Star photography, also called astrophotography, is technically not that difficult. If you only pay attention to a few things, there are settings on the camera you need for it. In star photography, we use an open aperture (i.e., the smallest possible aperture number). Sure, a lot of light should come in. Let us review some camera settings for sky photography.

Settings For Sky Photography

  1.    Starry Sky Exposure Time: Between 2 and 25 seconds. Of course, as long as possible is useful if there is no other light source nearby, but be careful: If the exposure time is too long, stripes will form because the stars will be detected. The larger the focal length, the shorter the exposure time must, of course, be. For example, with an 18 mm focal length, I took 20-25 seconds, with 200 mm, then only about 2 seconds are possible. Logically, a tripod is required. Please remember to switch off the stabilizer on the lens; otherwise, your picture “wobbles” and you may not know how to removethem.

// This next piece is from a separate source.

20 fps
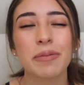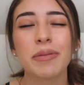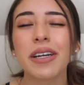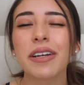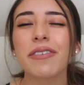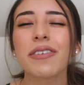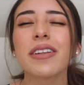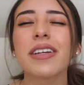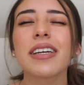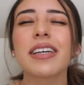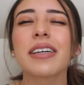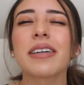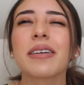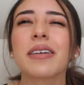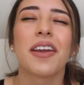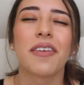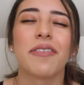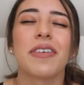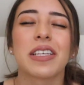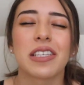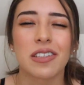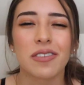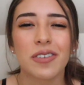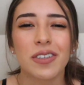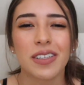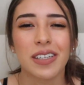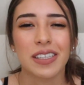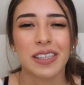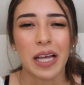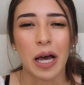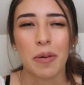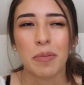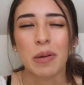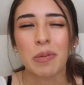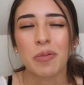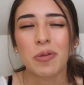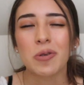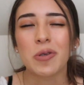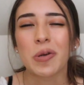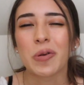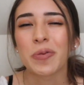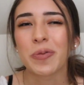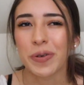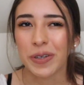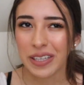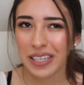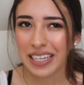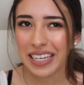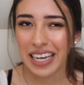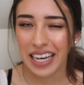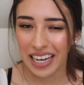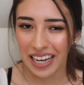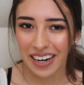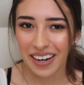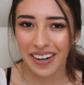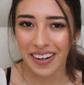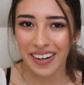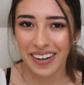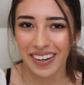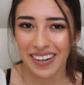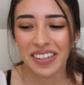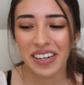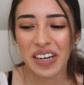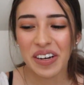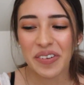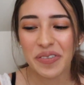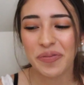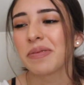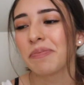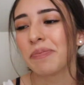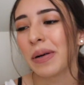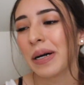But I feel like at a festival like that, people don't really care, you know?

  2.    Set ISO high: Of course, this is up to your assessment of the ISO from which your images are too noisy. Cameras like Canon EOS 80D has a relatively good (low) noise behavior, but we advise you to shoot longer than to set the ISO too high.

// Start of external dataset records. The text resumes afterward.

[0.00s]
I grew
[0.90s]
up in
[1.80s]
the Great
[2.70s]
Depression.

  3.    Set autofocus to OFF: you do that with a DSLR on the lens and with a system camera, usually in the menu of the camera (with right lenses also directly on the lens) and focus on infinite, i.e., on the horizontal 8. The important tip here: Not turn as far as it will go (the lying 8) but a tiny piece back. The infinite focus decreases a little at the stop, so the image becomes a little blurred again.